[REQUIREMENT]:
Each entry that follows should be retyped in full and exactly.

BEGIN INPUT MATERIAL

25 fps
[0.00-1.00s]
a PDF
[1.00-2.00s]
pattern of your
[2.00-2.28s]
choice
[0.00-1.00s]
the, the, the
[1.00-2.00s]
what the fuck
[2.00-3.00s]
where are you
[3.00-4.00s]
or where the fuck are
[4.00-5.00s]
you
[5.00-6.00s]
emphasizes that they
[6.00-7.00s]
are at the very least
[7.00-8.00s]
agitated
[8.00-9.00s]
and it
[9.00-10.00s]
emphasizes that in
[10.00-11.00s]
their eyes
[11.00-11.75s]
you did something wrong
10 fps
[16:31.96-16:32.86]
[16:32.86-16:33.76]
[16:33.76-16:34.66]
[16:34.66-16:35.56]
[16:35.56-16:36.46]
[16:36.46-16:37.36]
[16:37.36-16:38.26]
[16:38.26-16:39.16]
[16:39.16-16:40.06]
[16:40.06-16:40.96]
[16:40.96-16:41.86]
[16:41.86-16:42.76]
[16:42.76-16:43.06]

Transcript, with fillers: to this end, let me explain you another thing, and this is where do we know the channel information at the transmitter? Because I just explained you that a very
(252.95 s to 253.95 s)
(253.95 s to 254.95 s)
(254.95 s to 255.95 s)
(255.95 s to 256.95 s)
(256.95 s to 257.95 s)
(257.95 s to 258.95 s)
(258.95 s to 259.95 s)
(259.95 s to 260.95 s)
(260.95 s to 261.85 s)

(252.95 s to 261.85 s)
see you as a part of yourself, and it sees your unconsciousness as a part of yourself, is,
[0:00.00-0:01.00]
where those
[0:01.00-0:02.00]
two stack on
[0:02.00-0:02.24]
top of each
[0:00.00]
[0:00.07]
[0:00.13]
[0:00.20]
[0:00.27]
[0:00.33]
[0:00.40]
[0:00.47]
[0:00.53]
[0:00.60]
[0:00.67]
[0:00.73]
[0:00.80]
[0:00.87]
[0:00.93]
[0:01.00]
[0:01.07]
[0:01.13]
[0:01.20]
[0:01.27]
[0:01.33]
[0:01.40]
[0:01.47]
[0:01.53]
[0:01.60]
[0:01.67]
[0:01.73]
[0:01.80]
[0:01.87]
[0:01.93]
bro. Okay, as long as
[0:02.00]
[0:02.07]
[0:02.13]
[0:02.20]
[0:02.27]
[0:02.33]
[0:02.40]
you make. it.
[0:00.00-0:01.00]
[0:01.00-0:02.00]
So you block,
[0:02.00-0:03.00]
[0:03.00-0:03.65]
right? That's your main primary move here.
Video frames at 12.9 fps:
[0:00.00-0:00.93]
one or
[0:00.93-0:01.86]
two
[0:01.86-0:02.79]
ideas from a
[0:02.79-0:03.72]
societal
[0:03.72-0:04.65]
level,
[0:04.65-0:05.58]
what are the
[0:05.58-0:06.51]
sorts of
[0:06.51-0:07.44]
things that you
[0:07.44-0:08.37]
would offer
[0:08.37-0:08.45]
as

END INPUT MATERIAL

[ANSWER SECTION]:
25 fps
[0.00-1.00s]
a PDF
[1.00-2.00s]
pattern of your
[2.00-2.28s]
choice
[0.00-1.00s]
the, the, the
[1.00-2.00s]
what the fuck
[2.00-3.00s]
where are you
[3.00-4.00s]
or where the fuck are
[4.00-5.00s]
you
[5.00-6.00s]
emphasizes that they
[6.00-7.00s]
are at the very least
[7.00-8.00s]
agitated
[8.00-9.00s]
and it
[9.00-10.00s]
emphasizes that in
[10.00-11.00s]
their eyes
[11.00-11.75s]
you did something wrong
10 fps
[16:31.96-16:32.86]
[16:32.86-16:33.76]
[16:33.76-16:34.66]
[16:34.66-16:35.56]
[16:35.56-16:36.46]
[16:36.46-16:37.36]
[16:37.36-16:38.26]
[16:38.26-16:39.16]
[16:39.16-16:40.06]
[16:40.06-16:40.96]
[16:40.96-16:41.86]
[16:41.86-16:42.76]
[16:42.76-16:43.06]

Transcript, with fillers: to this end, let me explain you another thing, and this is where do we know the channel information at the transmitter? Because I just explained you that a very
(252.95 s to 253.95 s)
(253.95 s to 254.95 s)
(254.95 s to 255.95 s)
(255.95 s to 256.95 s)
(256.95 s to 257.95 s)
(257.95 s to 258.95 s)
(258.95 s to 259.95 s)
(259.95 s to 260.95 s)
(260.95 s to 261.85 s)

(252.95 s to 261.85 s)
see you as a part of yourself, and it sees your unconsciousness as a part of yourself, is,
[0:00.00-0:01.00]
where those
[0:01.00-0:02.00]
two stack on
[0:02.00-0:02.24]
top of each
[0:00.00]
[0:00.07]
[0:00.13]
[0:00.20]
[0:00.27]
[0:00.33]
[0:00.40]
[0:00.47]
[0:00.53]
[0:00.60]
[0:00.67]
[0:00.73]
[0:00.80]
[0:00.87]
[0:00.93]
[0:01.00]
[0:01.07]
[0:01.13]
[0:01.20]
[0:01.27]
[0:01.33]
[0:01.40]
[0:01.47]
[0:01.53]
[0:01.60]
[0:01.67]
[0:01.73]
[0:01.80]
[0:01.87]
[0:01.93]
bro. Okay, as long as
[0:02.00]
[0:02.07]
[0:02.13]
[0:02.20]
[0:02.27]
[0:02.33]
[0:02.40]
you make. it.
[0:00.00-0:01.00]
[0:01.00-0:02.00]
So you block,
[0:02.00-0:03.00]
[0:03.00-0:03.65]
right? That's your main primary move here.
Video frames at 12.9 fps:
[0:00.00-0:00.93]
one or
[0:00.93-0:01.86]
two
[0:01.86-0:02.79]
ideas from a
[0:02.79-0:03.72]
societal
[0:03.72-0:04.65]
level,
[0:04.65-0:05.58]
what are the
[0:05.58-0:06.51]
sorts of
[0:06.51-0:07.44]
things that you
[0:07.44-0:08.37]
would offer
[0:08.37-0:08.45]
as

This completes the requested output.